■ AIM OF THE TASK:
Set down each record that follows exactly. Drop the images.

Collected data
# # # #

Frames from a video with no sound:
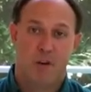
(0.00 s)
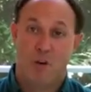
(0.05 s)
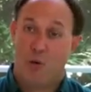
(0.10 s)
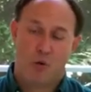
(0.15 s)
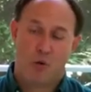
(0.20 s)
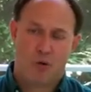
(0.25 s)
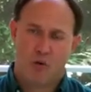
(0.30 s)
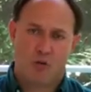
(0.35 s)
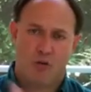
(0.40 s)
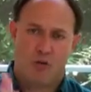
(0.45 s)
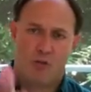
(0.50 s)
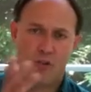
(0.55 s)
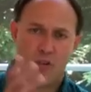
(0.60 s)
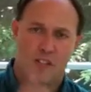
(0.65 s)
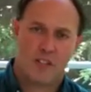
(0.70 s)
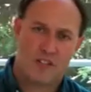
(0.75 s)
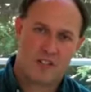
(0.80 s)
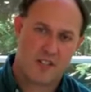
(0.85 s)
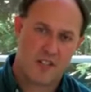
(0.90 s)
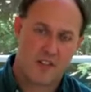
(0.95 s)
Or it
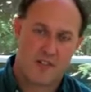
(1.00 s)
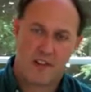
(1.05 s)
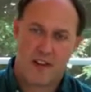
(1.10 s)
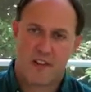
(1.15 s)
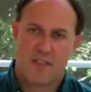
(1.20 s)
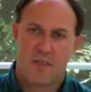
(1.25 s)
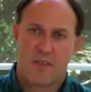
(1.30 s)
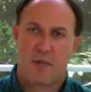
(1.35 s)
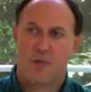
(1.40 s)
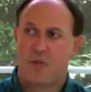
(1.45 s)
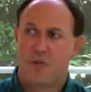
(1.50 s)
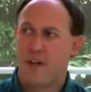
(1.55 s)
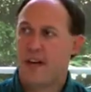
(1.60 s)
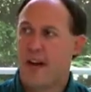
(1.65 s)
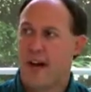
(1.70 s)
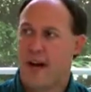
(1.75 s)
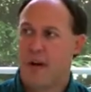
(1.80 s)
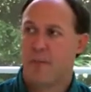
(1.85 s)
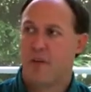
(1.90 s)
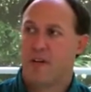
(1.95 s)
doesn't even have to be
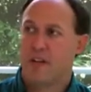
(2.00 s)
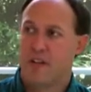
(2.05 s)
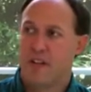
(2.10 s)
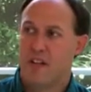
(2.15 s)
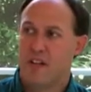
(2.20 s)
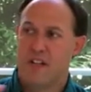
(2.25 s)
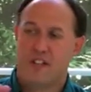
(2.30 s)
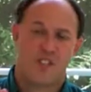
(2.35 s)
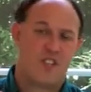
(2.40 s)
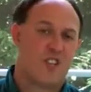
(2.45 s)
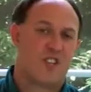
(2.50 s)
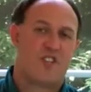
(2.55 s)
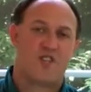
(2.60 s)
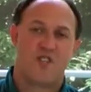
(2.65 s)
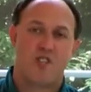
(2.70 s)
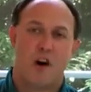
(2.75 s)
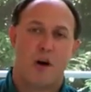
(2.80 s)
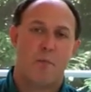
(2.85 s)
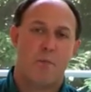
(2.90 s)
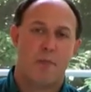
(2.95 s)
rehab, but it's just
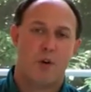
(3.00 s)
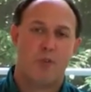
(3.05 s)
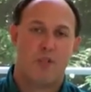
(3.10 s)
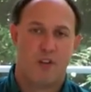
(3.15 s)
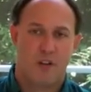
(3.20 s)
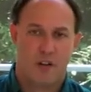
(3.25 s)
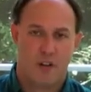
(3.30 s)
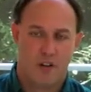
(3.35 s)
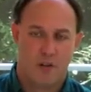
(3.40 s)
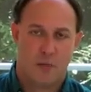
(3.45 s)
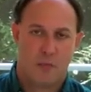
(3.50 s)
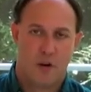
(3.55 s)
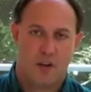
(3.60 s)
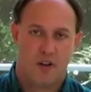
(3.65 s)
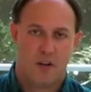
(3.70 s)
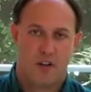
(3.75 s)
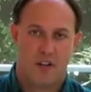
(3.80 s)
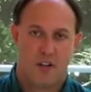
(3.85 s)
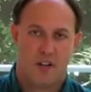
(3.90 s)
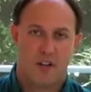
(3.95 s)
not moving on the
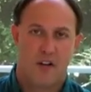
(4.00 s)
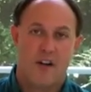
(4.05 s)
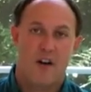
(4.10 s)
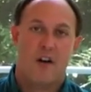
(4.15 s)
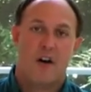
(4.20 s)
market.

# # # #

■ OUTPUT:
Frames from a video with no sound:
(0.00 s)
(0.05 s)
(0.10 s)
(0.15 s)
(0.20 s)
(0.25 s)
(0.30 s)
(0.35 s)
(0.40 s)
(0.45 s)
(0.50 s)
(0.55 s)
(0.60 s)
(0.65 s)
(0.70 s)
(0.75 s)
(0.80 s)
(0.85 s)
(0.90 s)
(0.95 s)
Or it
(1.00 s)
(1.05 s)
(1.10 s)
(1.15 s)
(1.20 s)
(1.25 s)
(1.30 s)
(1.35 s)
(1.40 s)
(1.45 s)
(1.50 s)
(1.55 s)
(1.60 s)
(1.65 s)
(1.70 s)
(1.75 s)
(1.80 s)
(1.85 s)
(1.90 s)
(1.95 s)
doesn't even have to be
(2.00 s)
(2.05 s)
(2.10 s)
(2.15 s)
(2.20 s)
(2.25 s)
(2.30 s)
(2.35 s)
(2.40 s)
(2.45 s)
(2.50 s)
(2.55 s)
(2.60 s)
(2.65 s)
(2.70 s)
(2.75 s)
(2.80 s)
(2.85 s)
(2.90 s)
(2.95 s)
rehab, but it's just
(3.00 s)
(3.05 s)
(3.10 s)
(3.15 s)
(3.20 s)
(3.25 s)
(3.30 s)
(3.35 s)
(3.40 s)
(3.45 s)
(3.50 s)
(3.55 s)
(3.60 s)
(3.65 s)
(3.70 s)
(3.75 s)
(3.80 s)
(3.85 s)
(3.90 s)
(3.95 s)
not moving on the
(4.00 s)
(4.05 s)
(4.10 s)
(4.15 s)
(4.20 s)
market.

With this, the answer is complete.